### Data in this exercise
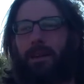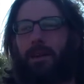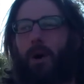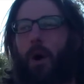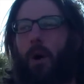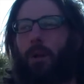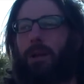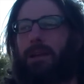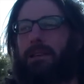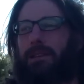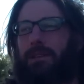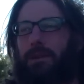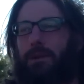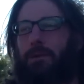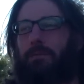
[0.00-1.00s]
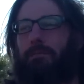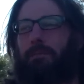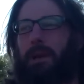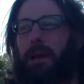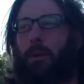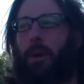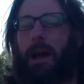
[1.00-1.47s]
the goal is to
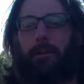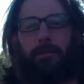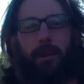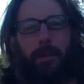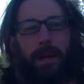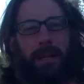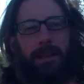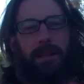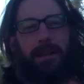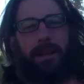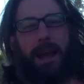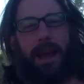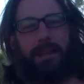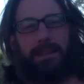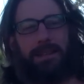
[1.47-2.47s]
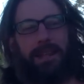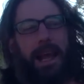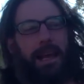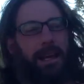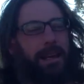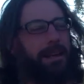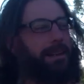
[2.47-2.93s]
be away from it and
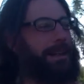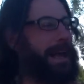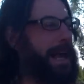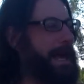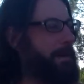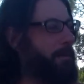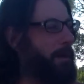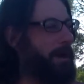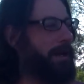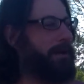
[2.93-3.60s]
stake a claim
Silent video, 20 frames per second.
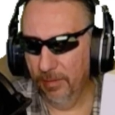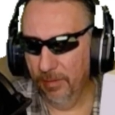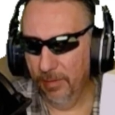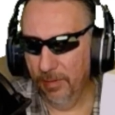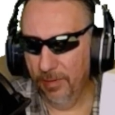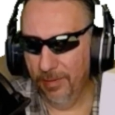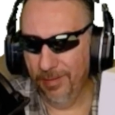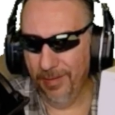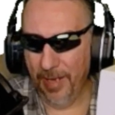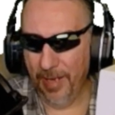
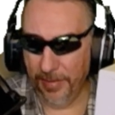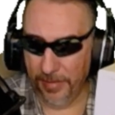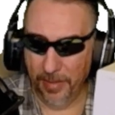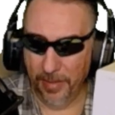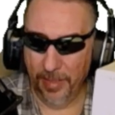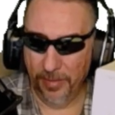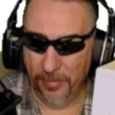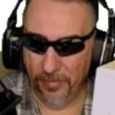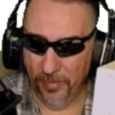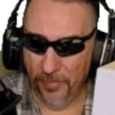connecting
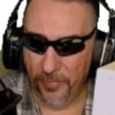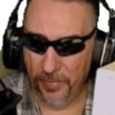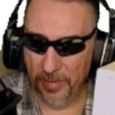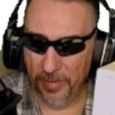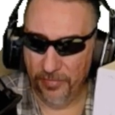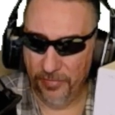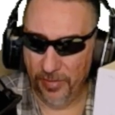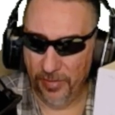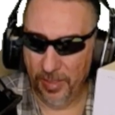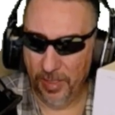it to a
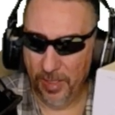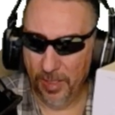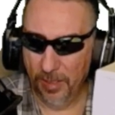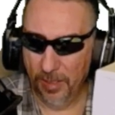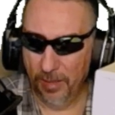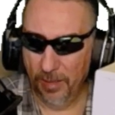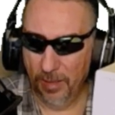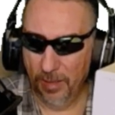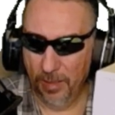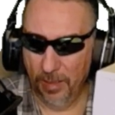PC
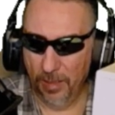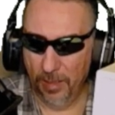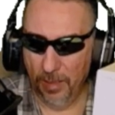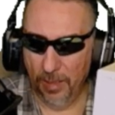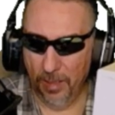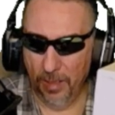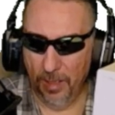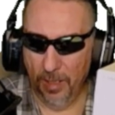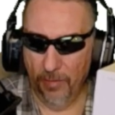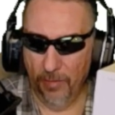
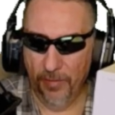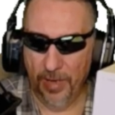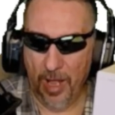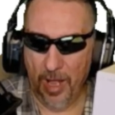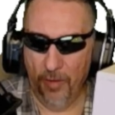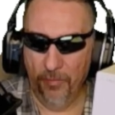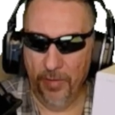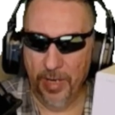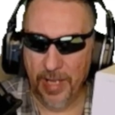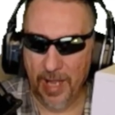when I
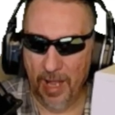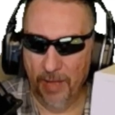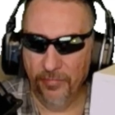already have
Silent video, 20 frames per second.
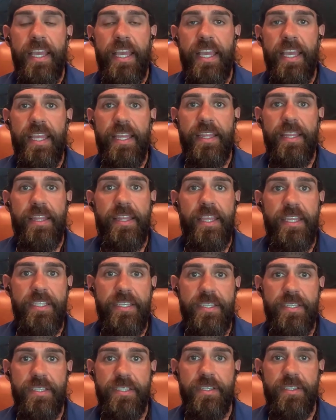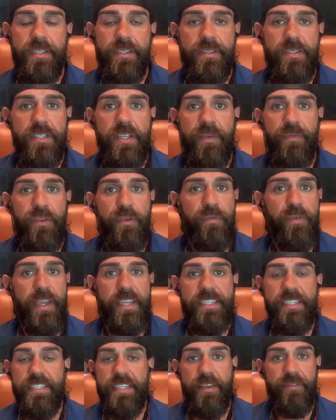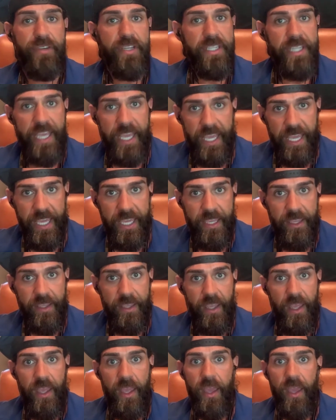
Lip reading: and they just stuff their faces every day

### Task statement
The listing is to be reproduced in full and exactly, except that its pictures are to be dropped.

### Result
[0.00-1.00s]
[1.00-1.47s]
the goal is to
[1.47-2.47s]
[2.47-2.93s]
be away from it and
[2.93-3.60s]
stake a claim
Silent video, 20 frames per second.
connecting
it to a
PC
when I
already have
Silent video, 20 frames per second.
Lip reading: and they just stuff their faces every day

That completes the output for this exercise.